### Task item
Could you transcribe all the entries exactly, omitting the pictures?

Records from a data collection
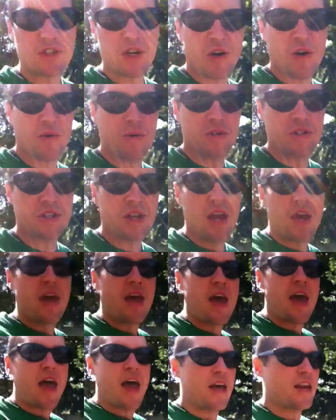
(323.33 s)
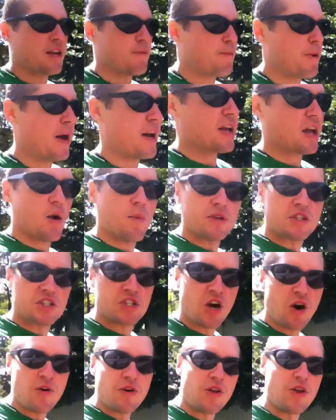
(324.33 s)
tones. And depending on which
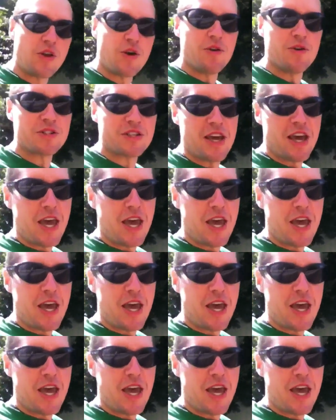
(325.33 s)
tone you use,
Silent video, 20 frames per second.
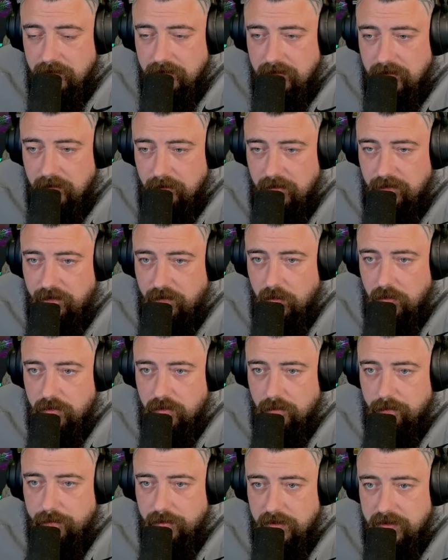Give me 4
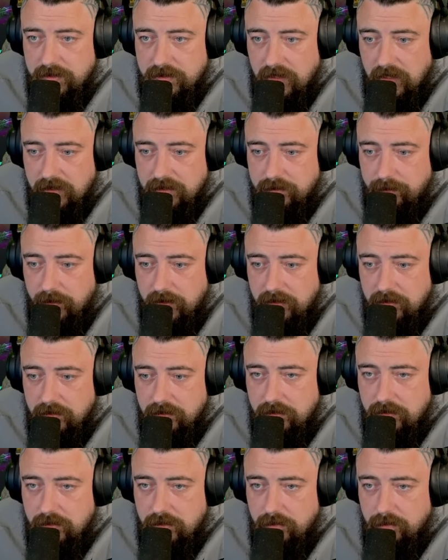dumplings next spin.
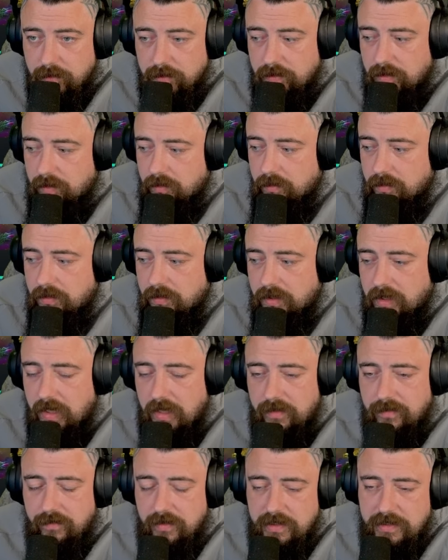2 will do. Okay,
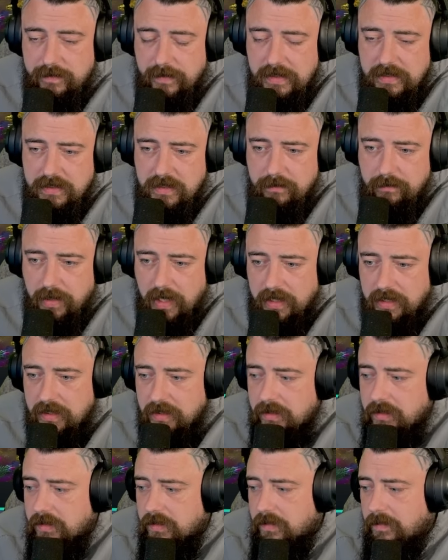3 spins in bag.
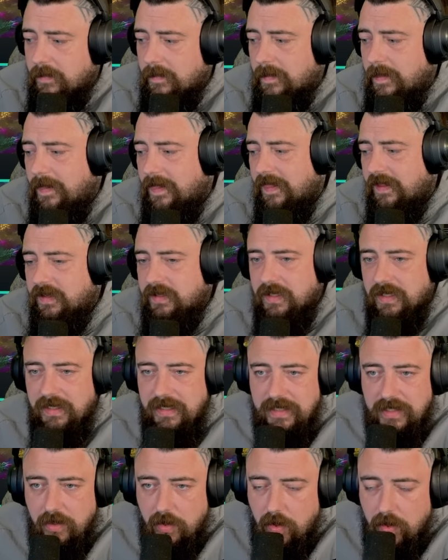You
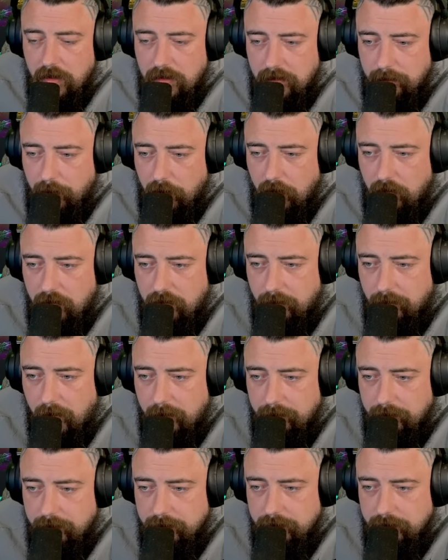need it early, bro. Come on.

### Result of the task
(323.33 s)
(324.33 s)
tones. And depending on which
(325.33 s)
tone you use,
Silent video, 20 frames per second.
Give me 4
dumplings next spin.
2 will do. Okay,
3 spins in bag.
You
need it early, bro. Come on.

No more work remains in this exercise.